■ EXERCISE DESCRIPTION
For this exercise, copy the data exactly and omit any images.

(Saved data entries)

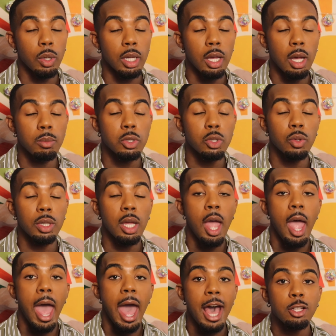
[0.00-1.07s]
when it comes to the
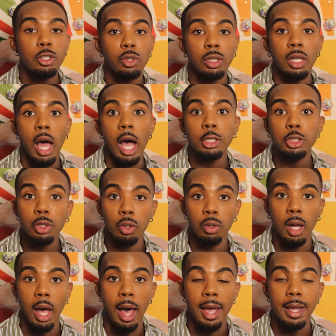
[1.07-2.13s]
astrological
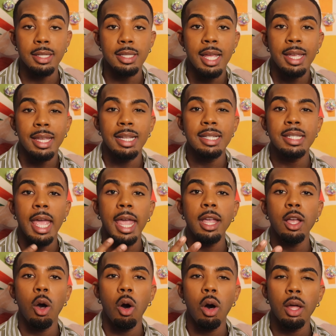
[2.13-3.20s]
guys, can
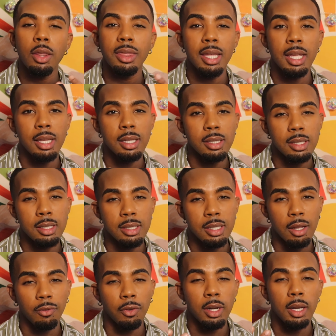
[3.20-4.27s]
take on these
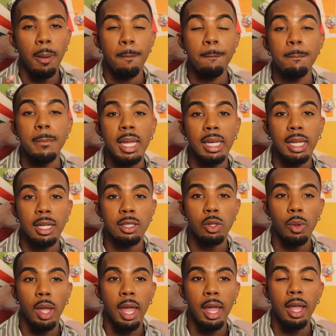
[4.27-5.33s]
different meanings,
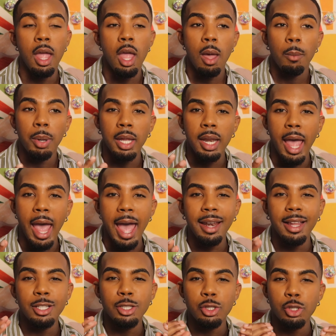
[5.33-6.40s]
okay? But
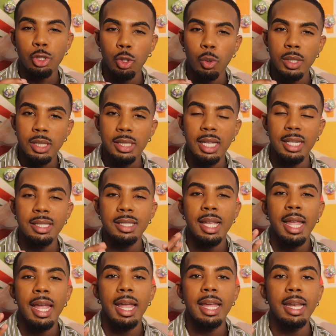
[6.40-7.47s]
at its truest sense,
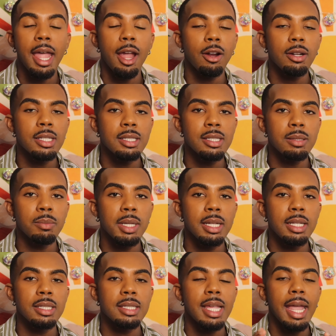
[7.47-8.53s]
inheritance
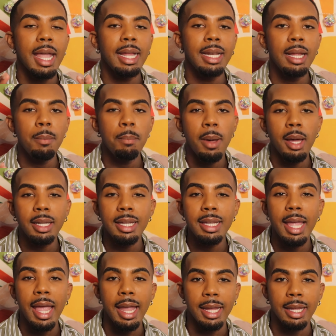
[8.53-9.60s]
means any money
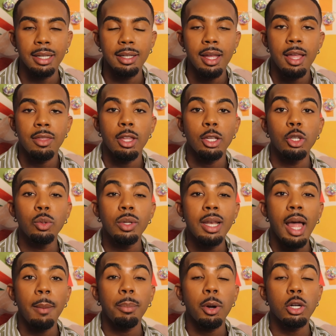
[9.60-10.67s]
gain that you did
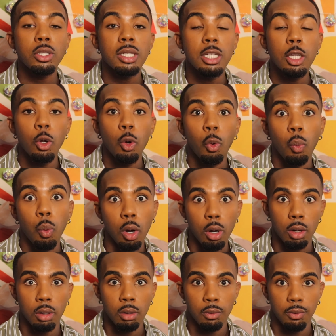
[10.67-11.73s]
not personally
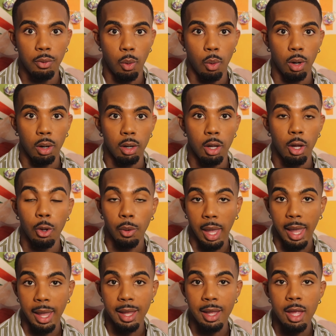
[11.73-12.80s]
work for,
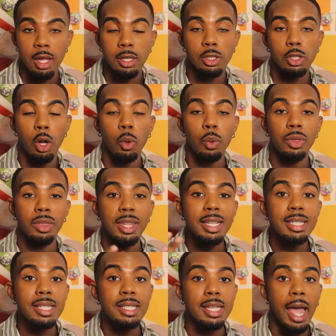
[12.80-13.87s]
okay? So
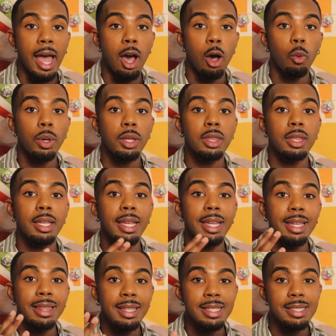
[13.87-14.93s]
this is how, with
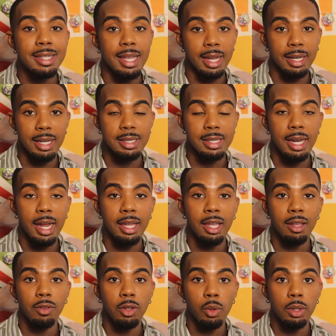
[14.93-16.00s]
in these techniques that I
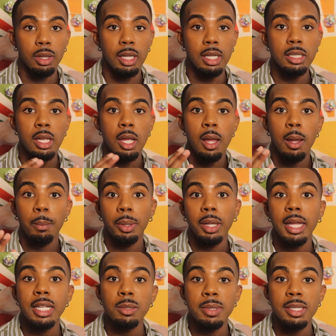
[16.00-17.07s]
give you and these
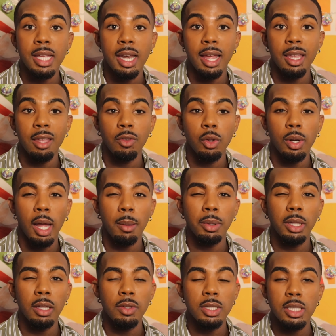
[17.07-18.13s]
placements that I give you, and I
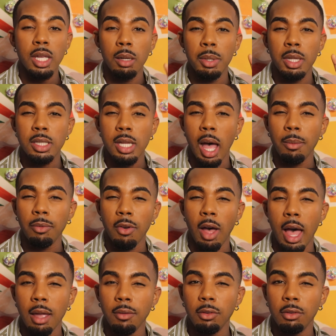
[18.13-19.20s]
believe this is going to be the top
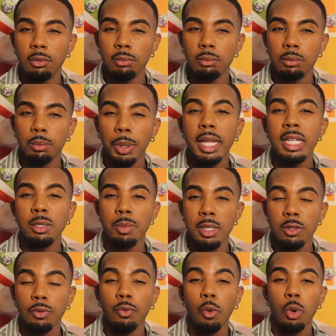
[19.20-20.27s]
five
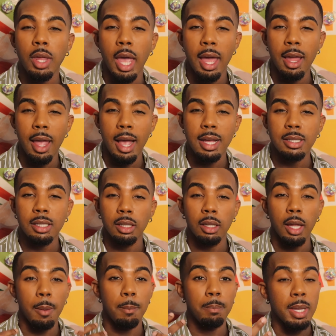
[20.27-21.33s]
placements for that, as
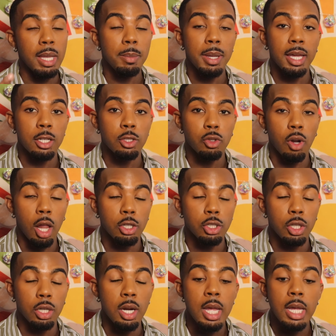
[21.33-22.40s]
me being an
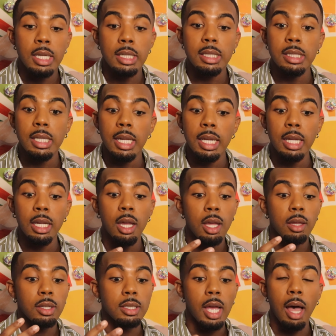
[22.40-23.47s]
astrologer, seeing
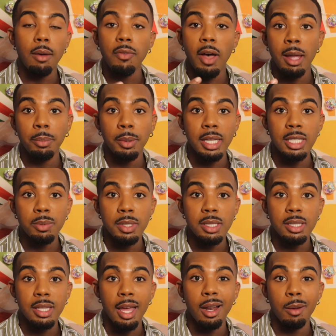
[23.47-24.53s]
the top five
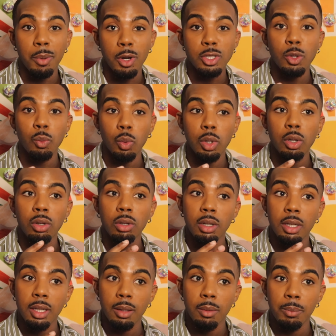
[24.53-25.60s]
placements that a person will
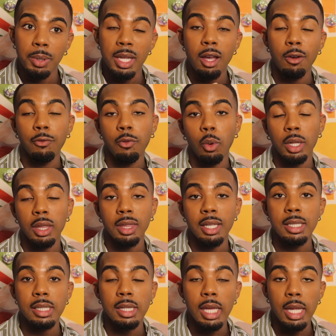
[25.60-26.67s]
be afforded
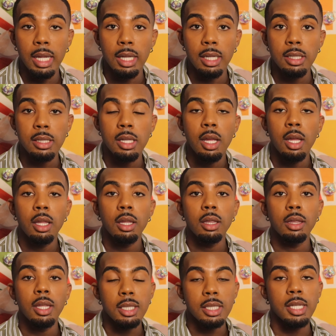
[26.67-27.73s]
these things,
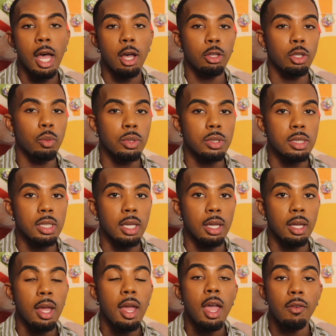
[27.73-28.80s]
this is how you will
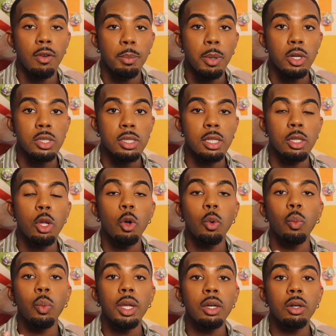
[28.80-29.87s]
see if a person
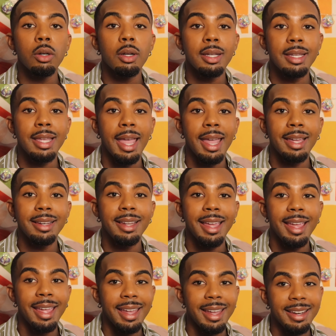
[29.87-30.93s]
will gain
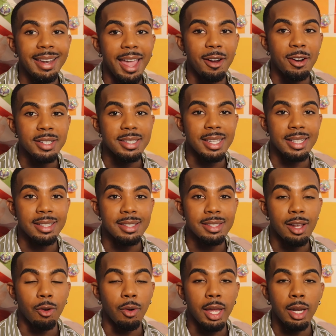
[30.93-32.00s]

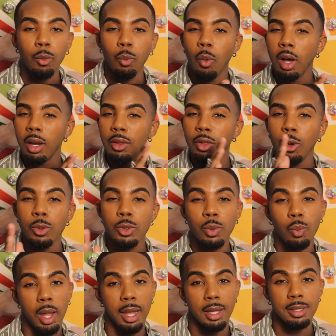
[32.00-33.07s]
inheritance, all right, in one of those
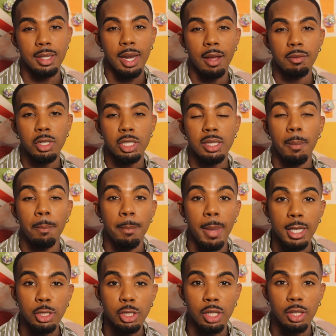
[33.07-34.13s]
ways that I've just
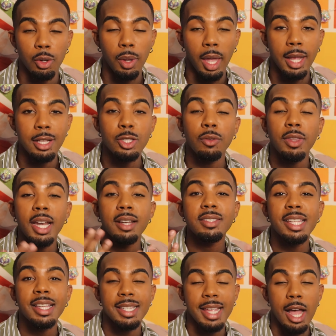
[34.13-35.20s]
mentioned, okay? And so if
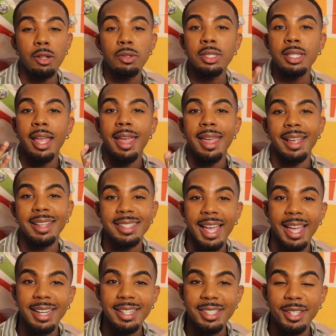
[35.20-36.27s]
that sounds
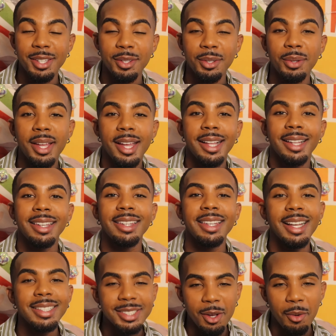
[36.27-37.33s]
exciting to you,
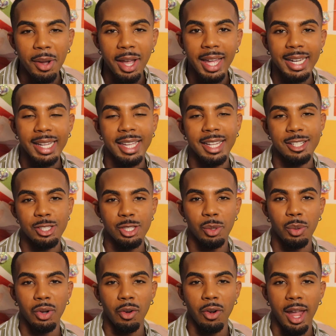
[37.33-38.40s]
let's go ahead and get into it, all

■ YOUR SOLUTION
[0.00-1.07s]
when it comes to the
[1.07-2.13s]
astrological
[2.13-3.20s]
guys, can
[3.20-4.27s]
take on these
[4.27-5.33s]
different meanings,
[5.33-6.40s]
okay? But
[6.40-7.47s]
at its truest sense,
[7.47-8.53s]
inheritance
[8.53-9.60s]
means any money
[9.60-10.67s]
gain that you did
[10.67-11.73s]
not personally
[11.73-12.80s]
work for,
[12.80-13.87s]
okay? So
[13.87-14.93s]
this is how, with
[14.93-16.00s]
in these techniques that I
[16.00-17.07s]
give you and these
[17.07-18.13s]
placements that I give you, and I
[18.13-19.20s]
believe this is going to be the top
[19.20-20.27s]
five
[20.27-21.33s]
placements for that, as
[21.33-22.40s]
me being an
[22.40-23.47s]
astrologer, seeing
[23.47-24.53s]
the top five
[24.53-25.60s]
placements that a person will
[25.60-26.67s]
be afforded
[26.67-27.73s]
these things,
[27.73-28.80s]
this is how you will
[28.80-29.87s]
see if a person
[29.87-30.93s]
will gain
[30.93-32.00s]

[32.00-33.07s]
inheritance, all right, in one of those
[33.07-34.13s]
ways that I've just
[34.13-35.20s]
mentioned, okay? And so if
[35.20-36.27s]
that sounds
[36.27-37.33s]
exciting to you,
[37.33-38.40s]
let's go ahead and get into it, all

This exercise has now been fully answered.